Outros artigos também tratam do tema: 87 da Terceira
e 118 da Quarta - a respeito ao tratamento sem tortura; artigo 32 da Quarta,
proibindo qualquer punição corporal e/ou tortura.
Em 1968, em Teerã, no Irã, ocorre a I Conferência
Internacional de Direitos Humanos, com a presença de 84 países, organizações
internacionais e organizações não-governamentais. A II Conferência ocorreu em
1993, em Viena, com o objetivo primordial de rever os avanços no campo dos
direitos humanos desde a Declaração de Universal, em 1948, e avaliar a eficácia
dos instrumentos, mecanismos e métodos de proteção de direitos humanos no seio
da Organização das Nações Unidas (ONU).
Concluindo a normatização na área, em 1977 publica-se
dois Protocolos Adicionais às Convenções, no tocante à proteção das pessoas
civis em tempos de guerra (contra execuções sumárias e tortura), além da
proteção aos patrimônios históricos.
Conclusão
A tortura é uma prática antiga da história da
humanidade, independente de raça ou localização geográfica. O criminalista
italiano Franco Lombardi comenta bem sobre o papel das mudanças na História: "em
certo sentido, poder-se-ia dizer que a História é feita pelos reacionários, tão
grande é a força da inércia da conservação, e tão menores, esporádicas e
intermitentes as forças da renovação e do adiantamento. (...) Pode-se objetar
que, em qualquer época, o tirano, por definição, procurou ir de encontro ao povo
e se cingiu da auréola de quem garantiria ao povo "panem et circenses" ou
encerrou na inicial da forca os outros dois "ff" da farinha
e das festas. Neste sentido, poder-se-ia dizer que os nossos modernos
governos ditatoriais e paternalistas não representam nada de novo".

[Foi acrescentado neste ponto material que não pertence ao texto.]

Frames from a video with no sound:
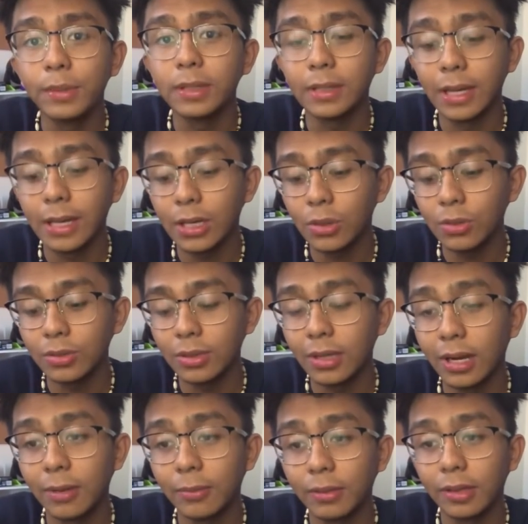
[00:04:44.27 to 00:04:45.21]
now that
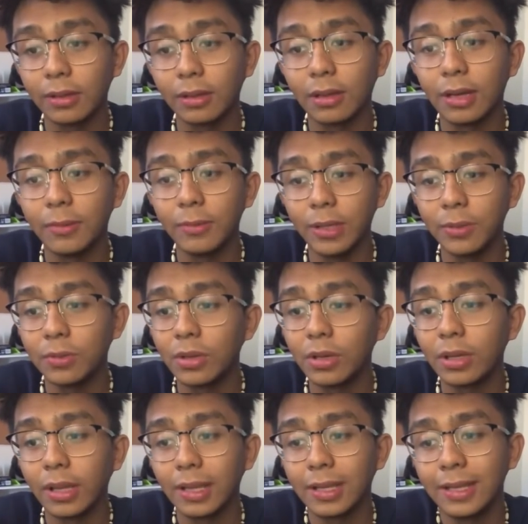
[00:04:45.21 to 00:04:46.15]
I play claw, I'm able
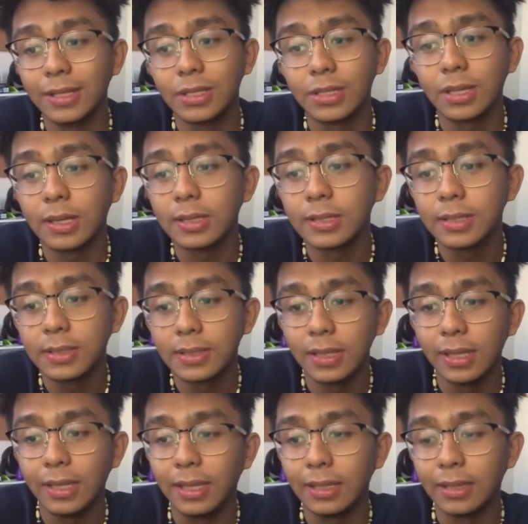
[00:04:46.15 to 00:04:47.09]
to like hit shots,
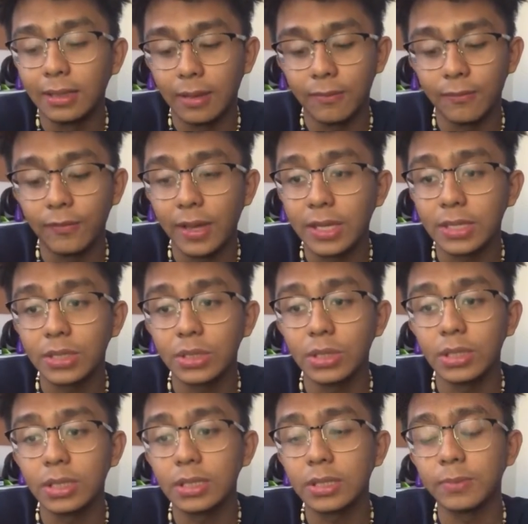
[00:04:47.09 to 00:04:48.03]
and I'm faster
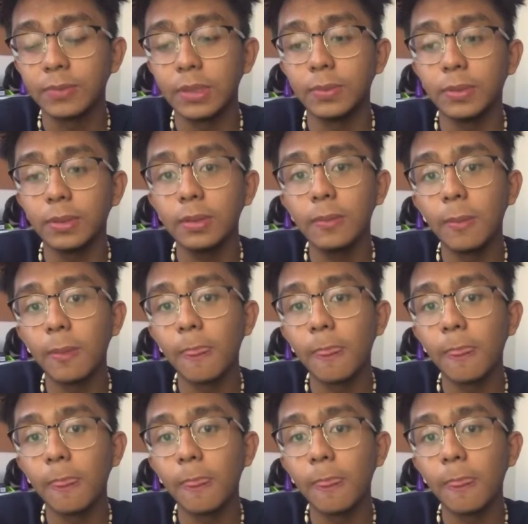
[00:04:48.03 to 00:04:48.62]
than some people.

A prática da proteção dos Direitos Humanos só evoluiu
quando sua violação atingiu pessoas que se julgavam inatingíveis, tais como os
europeus. Muitos os eventos da história da humanidade acontecem por fatalidade,
e não por filantropismo. Não é por acaso que banalidade rima com fatalidade. Os
acontecimentos, outrora banais, fatalizaram-se na Europa e em todo o
mundo.
Os Direitos Humanos constituir-se-ão uma linguagem
corrente dos próximos anos e séculos, pois relacionam-se a todos os homens. O
líder africano Léopold Sédar Senghor extrai do folclore senegalês um grande
oração: "O homem é o remédio do homem; e o homem é a medida de todas as coisas".
Do homem, pelo homem e para o homem, os direitos humanos dele emanam e a ele
almejam ao mesmo tempo.
O tema da tortura, tratado neste artigo, não é apenas
mais um dentre a lista de violações aos direitos humanos. Mas, o que atinge
diretamente a pessoa humana, em sua integridade física e psicológica, e, o pior,
é praticada por alguém constituído com as mesmas características biológicas e,
na maioria das vezes, racial, religiosa e social.